O estado do Tocantins ganha, pela primeira vez na história, um feriado no mês de agosto, em uma celebração que une fé, tradição e economia.
A partir de 2025, o dia 15 de agosto será uma data de celebração para todos os tocantinenses. A Lei nº 4.509, aprovada em setembro de 2024, oficializa a data em homenagem ao Dia do Senhor do Bonfim como feriado estadual.

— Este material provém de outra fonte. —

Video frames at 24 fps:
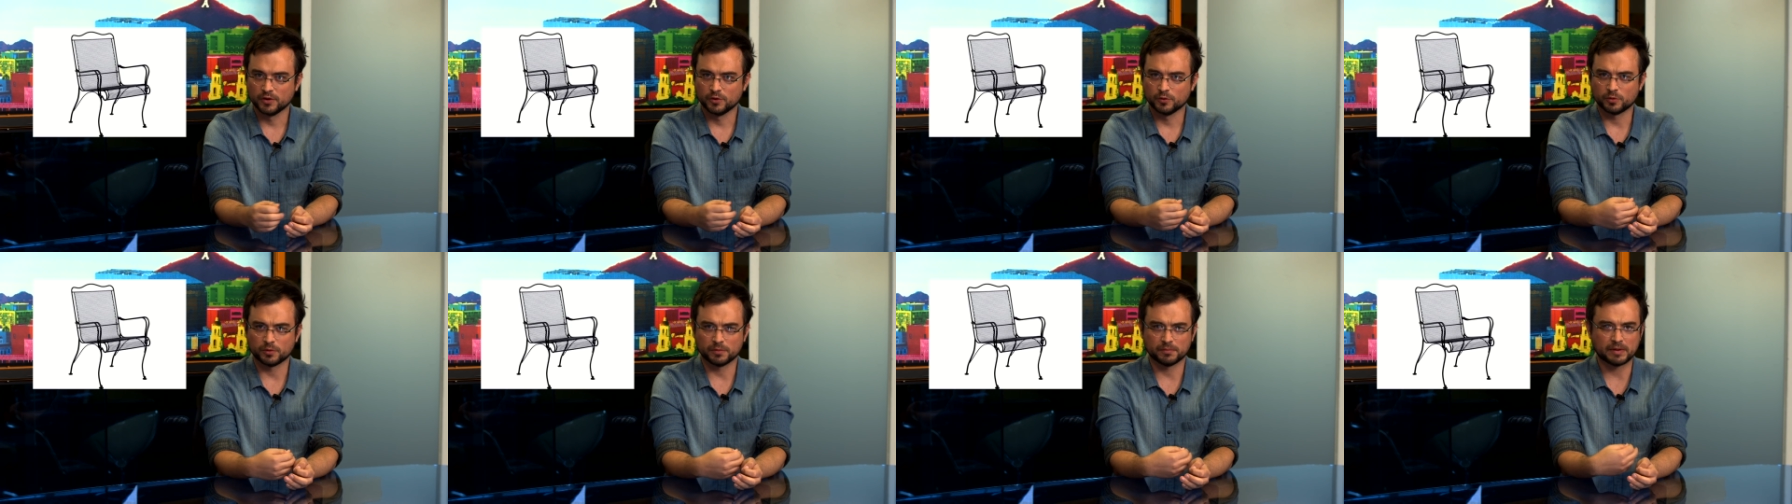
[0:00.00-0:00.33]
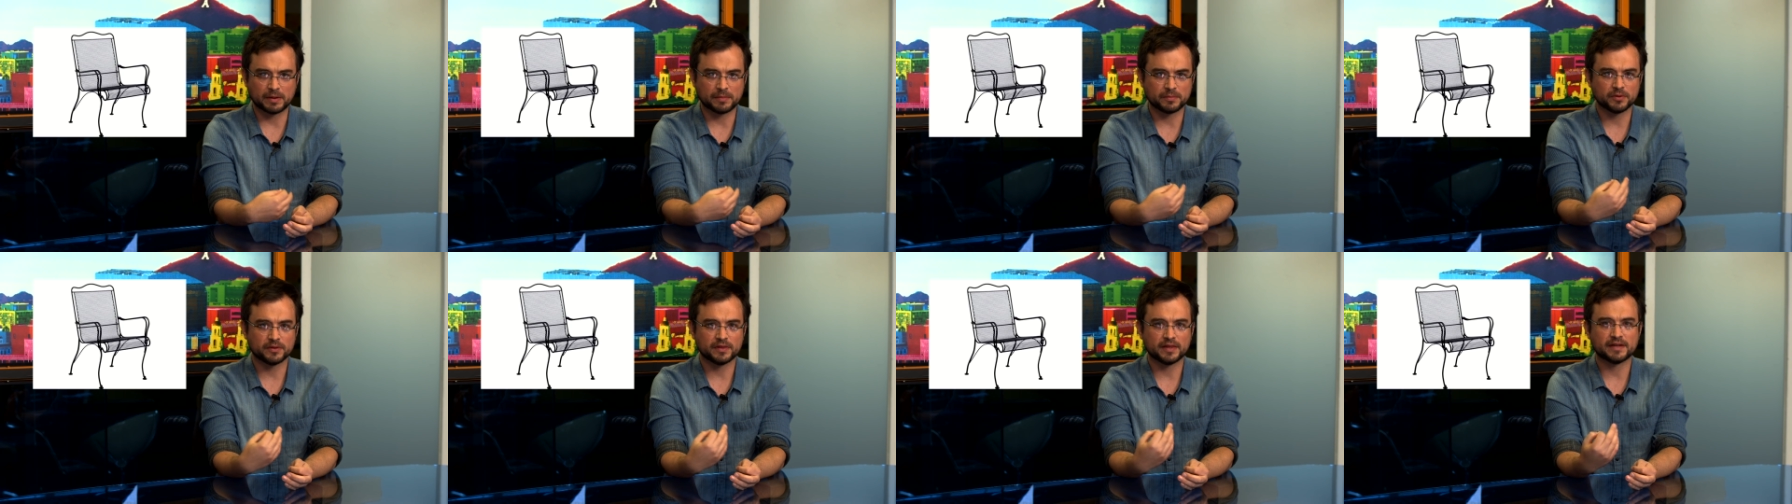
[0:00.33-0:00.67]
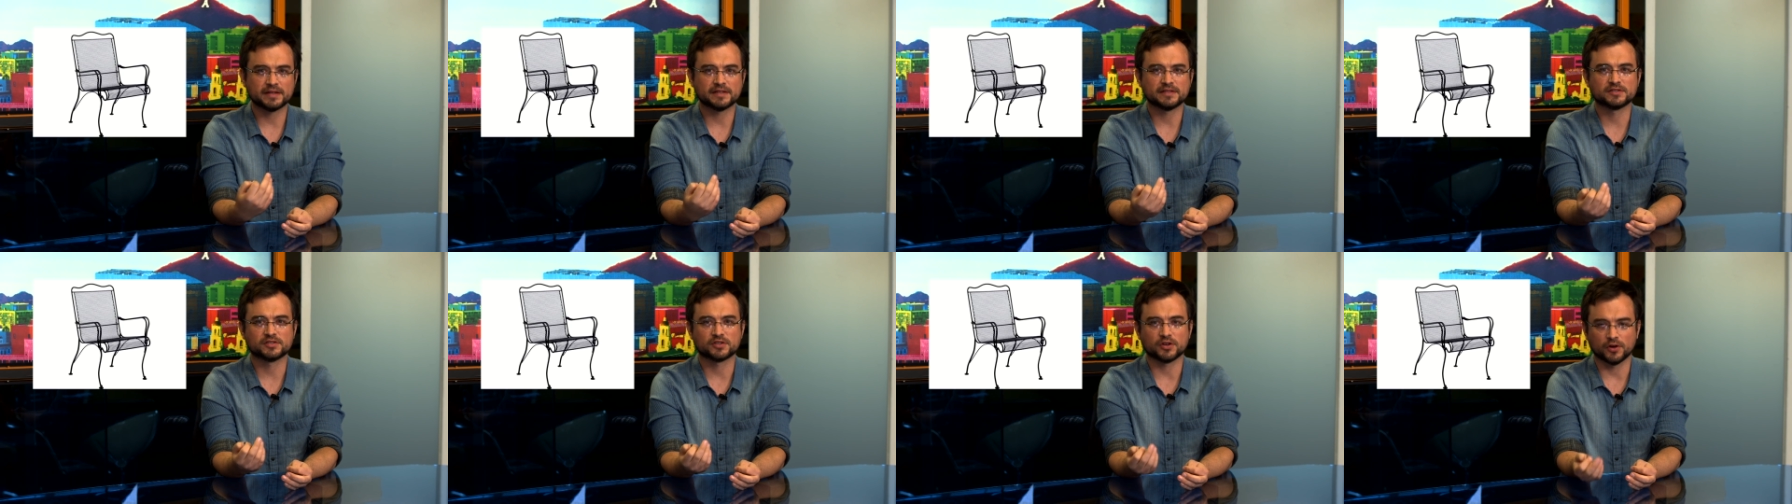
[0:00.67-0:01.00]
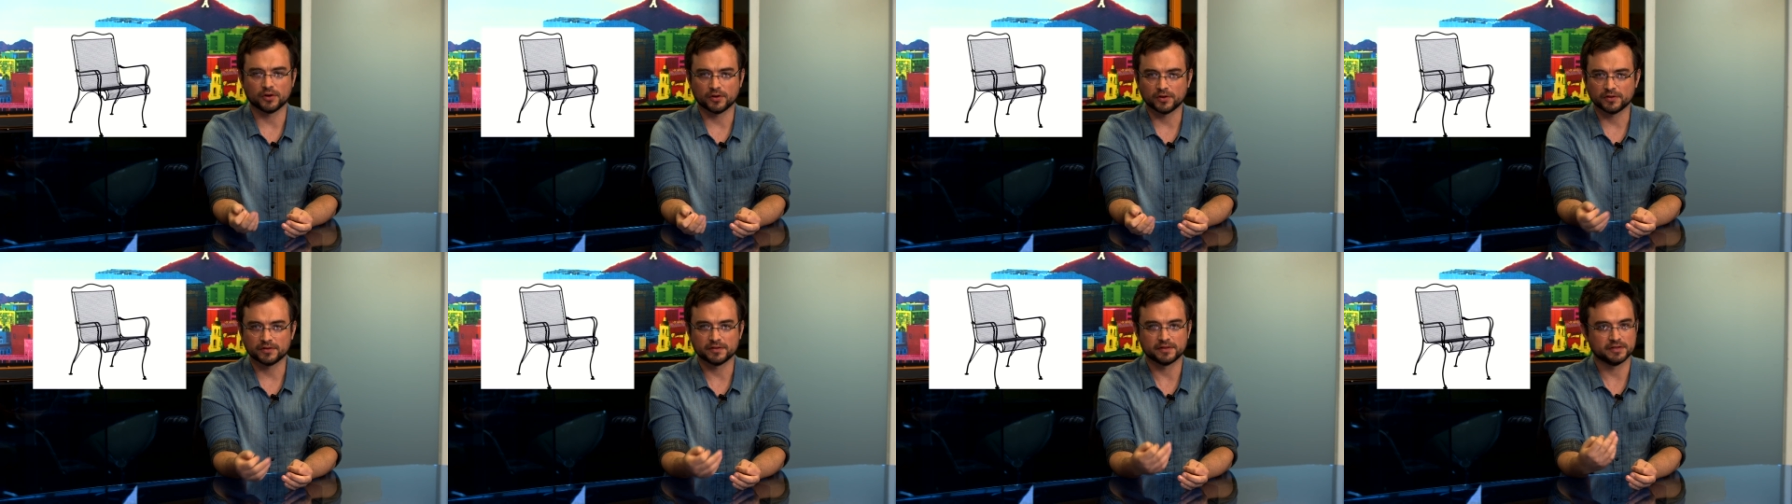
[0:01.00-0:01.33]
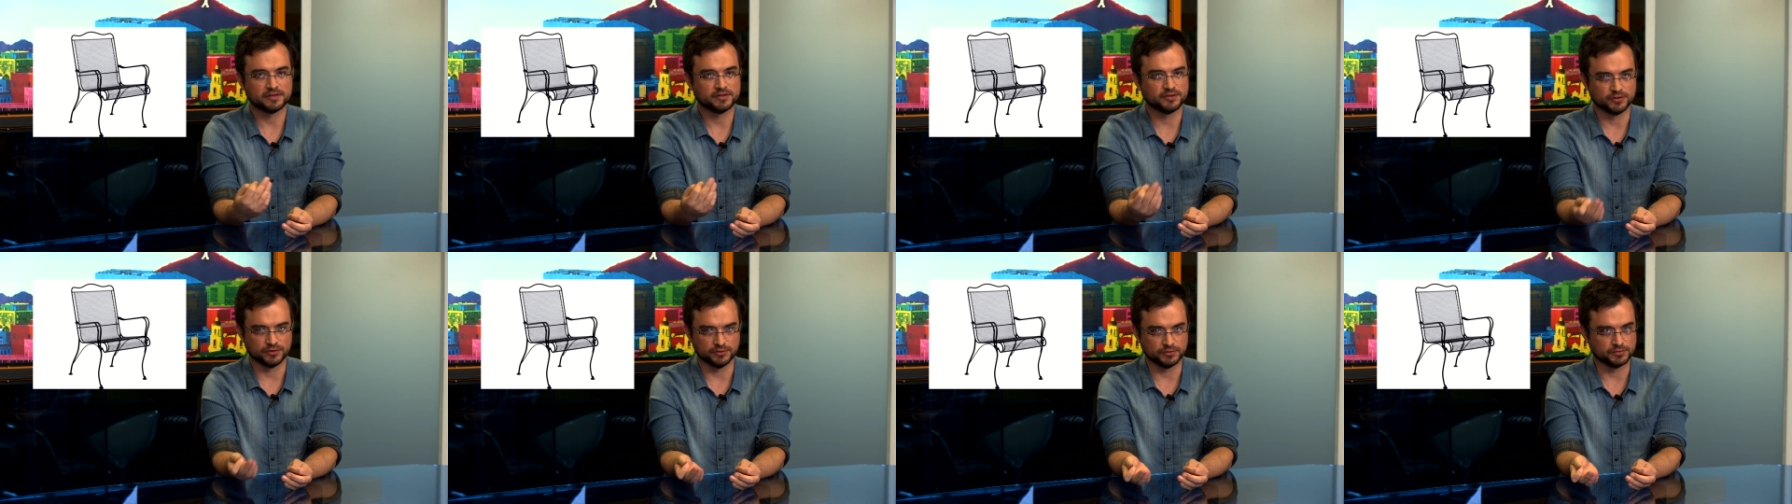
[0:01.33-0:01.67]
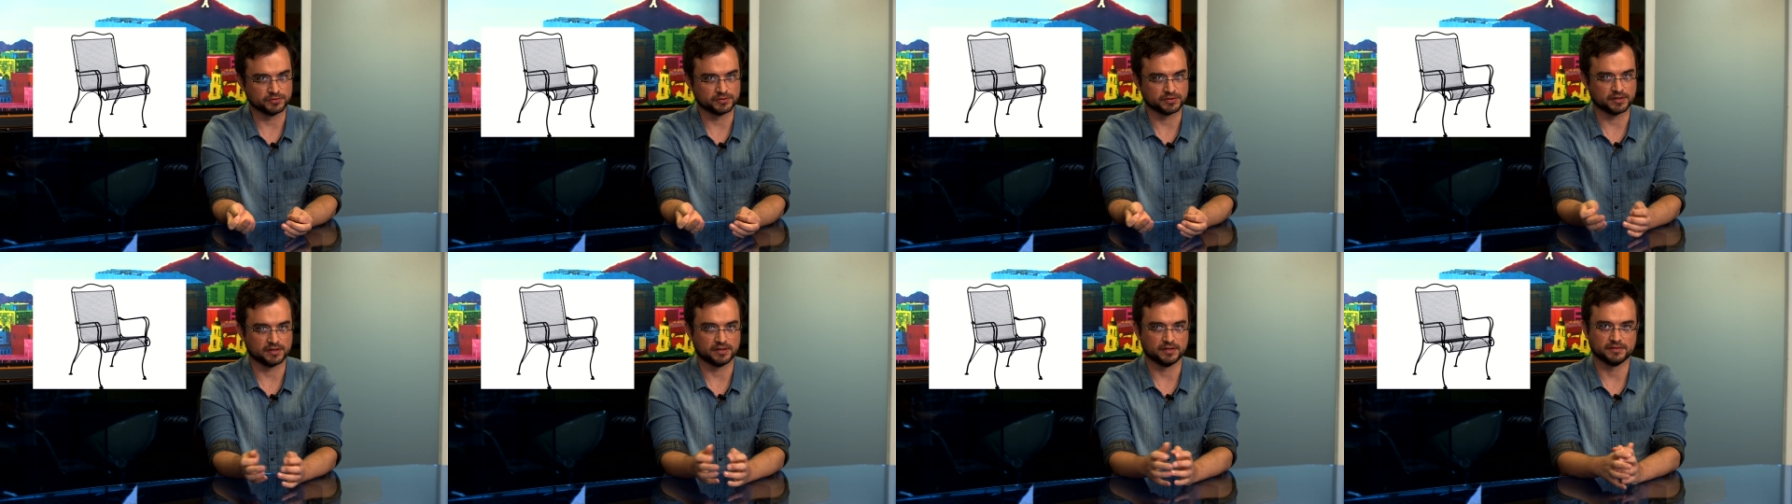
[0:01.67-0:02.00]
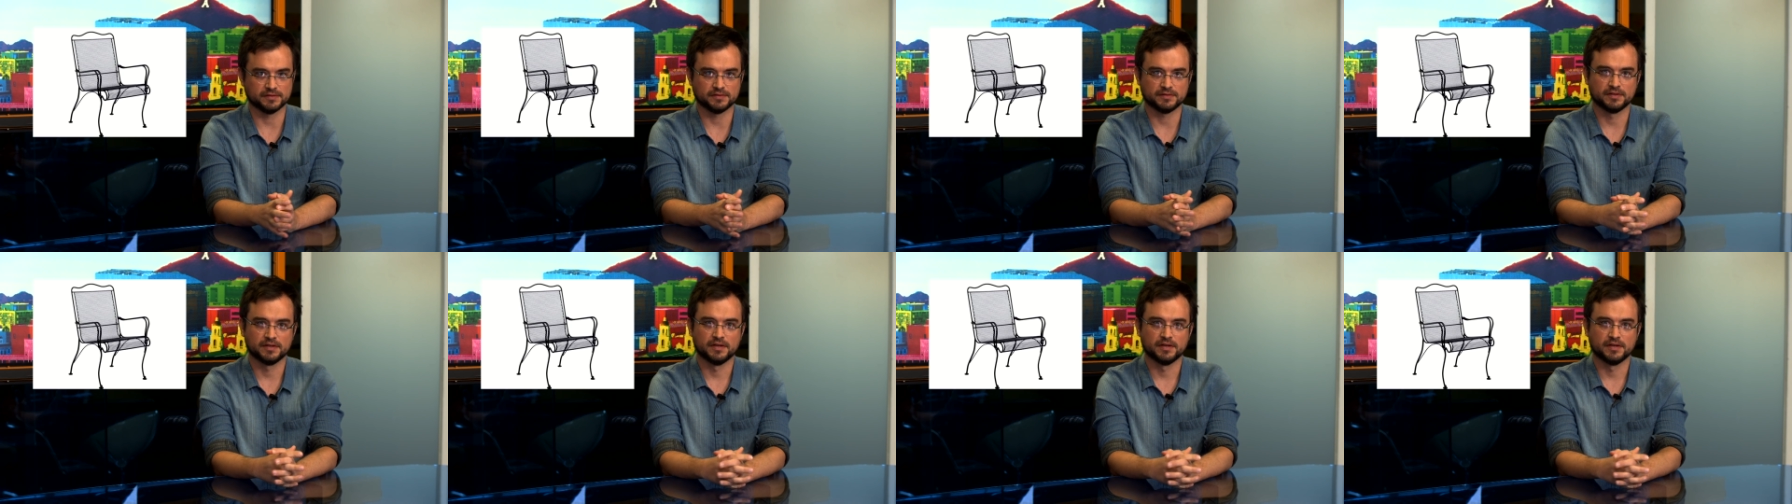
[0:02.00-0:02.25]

remember that it's called the Tucson.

Para o ano de 2025, a celebração acontecerá em uma sexta-feira, proporcionando um fim de semana prolongado, ideal para o turismo local e o descanso.

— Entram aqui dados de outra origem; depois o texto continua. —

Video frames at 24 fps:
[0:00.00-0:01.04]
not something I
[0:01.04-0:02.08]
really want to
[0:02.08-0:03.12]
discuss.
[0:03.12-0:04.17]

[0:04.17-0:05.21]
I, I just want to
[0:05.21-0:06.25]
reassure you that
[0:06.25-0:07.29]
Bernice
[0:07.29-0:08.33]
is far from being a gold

A notícia foi recebida com entusiasmo, pois a expectativa é de um aumento significativo na movimentação econômica, especialmente nos setores de turismo, alimentação e lazer. Este é um feriado que, além de ser um momento de celebração religiosa, atua como uma alavanca para o desenvolvimento social e econômico do estado.
A devoção ao Senhor do Bonfim remonta ao século XVIII, com uma história que se tornou lenda na região de Natividade. Segundo a tradição, um vaqueiro encontrou uma imagem religiosa em uma área de campo. Ele a levou para a cidade, mas a imagem desapareceu misteriosamente e reapareceu no local original. Desde então, a fé e a tradição se espalharam, culminando na maior e mais tradicional festa religiosa do Tocantins, que atrai fiéis e turistas de diversas partes do país.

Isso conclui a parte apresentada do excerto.